#### [WHAT TO DO]
From the material beneath, pull every line with the word "video".

#### [GIVEN RECORDS]
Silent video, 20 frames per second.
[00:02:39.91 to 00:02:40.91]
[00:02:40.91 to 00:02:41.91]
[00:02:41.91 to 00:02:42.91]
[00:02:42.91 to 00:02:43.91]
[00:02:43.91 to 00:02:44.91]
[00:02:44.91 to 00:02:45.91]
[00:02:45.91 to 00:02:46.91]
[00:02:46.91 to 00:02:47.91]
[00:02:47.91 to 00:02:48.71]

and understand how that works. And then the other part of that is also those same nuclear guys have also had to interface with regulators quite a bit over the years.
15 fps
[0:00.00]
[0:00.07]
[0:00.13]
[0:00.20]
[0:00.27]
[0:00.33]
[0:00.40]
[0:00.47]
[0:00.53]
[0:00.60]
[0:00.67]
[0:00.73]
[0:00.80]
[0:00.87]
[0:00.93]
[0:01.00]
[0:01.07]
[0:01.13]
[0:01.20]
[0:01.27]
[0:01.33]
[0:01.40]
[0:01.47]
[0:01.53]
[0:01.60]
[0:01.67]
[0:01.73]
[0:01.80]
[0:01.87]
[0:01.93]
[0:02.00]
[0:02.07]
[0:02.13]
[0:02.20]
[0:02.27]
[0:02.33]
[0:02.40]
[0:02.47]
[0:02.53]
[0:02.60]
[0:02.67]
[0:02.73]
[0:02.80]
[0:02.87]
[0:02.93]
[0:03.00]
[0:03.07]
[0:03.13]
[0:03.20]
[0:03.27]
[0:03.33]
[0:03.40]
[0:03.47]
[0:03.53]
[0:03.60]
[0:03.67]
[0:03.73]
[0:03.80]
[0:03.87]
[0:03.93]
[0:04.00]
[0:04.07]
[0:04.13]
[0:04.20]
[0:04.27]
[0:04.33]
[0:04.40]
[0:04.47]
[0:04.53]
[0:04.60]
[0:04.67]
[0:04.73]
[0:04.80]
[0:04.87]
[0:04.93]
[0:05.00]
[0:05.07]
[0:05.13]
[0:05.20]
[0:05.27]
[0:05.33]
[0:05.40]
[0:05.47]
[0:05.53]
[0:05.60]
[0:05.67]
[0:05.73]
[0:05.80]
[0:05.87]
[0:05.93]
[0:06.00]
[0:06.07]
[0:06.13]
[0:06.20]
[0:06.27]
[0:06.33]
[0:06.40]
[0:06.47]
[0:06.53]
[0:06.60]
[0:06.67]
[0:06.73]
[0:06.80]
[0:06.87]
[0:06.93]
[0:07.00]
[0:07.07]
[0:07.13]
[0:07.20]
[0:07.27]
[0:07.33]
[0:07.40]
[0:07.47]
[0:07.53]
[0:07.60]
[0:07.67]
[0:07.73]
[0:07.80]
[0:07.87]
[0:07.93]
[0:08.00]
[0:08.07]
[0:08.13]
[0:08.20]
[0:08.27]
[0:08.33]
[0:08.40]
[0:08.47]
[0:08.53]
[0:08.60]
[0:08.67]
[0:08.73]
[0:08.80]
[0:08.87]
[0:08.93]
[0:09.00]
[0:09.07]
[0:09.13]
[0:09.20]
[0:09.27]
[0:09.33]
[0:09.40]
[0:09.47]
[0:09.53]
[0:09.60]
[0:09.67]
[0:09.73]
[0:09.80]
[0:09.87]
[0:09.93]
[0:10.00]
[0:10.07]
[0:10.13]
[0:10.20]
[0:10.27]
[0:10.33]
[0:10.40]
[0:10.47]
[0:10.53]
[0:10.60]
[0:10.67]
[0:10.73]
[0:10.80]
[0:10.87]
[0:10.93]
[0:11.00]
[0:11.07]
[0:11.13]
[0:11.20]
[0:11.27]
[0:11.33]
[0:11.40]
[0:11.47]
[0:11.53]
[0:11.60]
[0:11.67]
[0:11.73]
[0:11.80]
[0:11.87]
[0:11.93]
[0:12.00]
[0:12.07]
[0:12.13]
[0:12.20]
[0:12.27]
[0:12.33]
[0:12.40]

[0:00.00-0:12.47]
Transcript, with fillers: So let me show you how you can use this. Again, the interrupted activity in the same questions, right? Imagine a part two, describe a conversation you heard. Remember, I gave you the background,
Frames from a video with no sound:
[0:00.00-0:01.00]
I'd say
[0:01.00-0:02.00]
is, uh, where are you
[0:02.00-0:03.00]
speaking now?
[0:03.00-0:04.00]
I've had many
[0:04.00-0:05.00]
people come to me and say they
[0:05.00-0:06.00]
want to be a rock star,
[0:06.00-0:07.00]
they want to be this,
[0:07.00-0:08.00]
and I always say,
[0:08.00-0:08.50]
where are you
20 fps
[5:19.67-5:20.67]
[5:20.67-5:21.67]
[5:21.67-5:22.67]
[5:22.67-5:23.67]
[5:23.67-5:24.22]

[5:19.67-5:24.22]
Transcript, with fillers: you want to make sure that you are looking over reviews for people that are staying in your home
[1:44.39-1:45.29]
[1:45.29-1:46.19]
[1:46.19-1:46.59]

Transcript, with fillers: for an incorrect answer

#### [SOLUTION BELOW]
Silent video, 20 frames per second.
Frames from a video with no sound:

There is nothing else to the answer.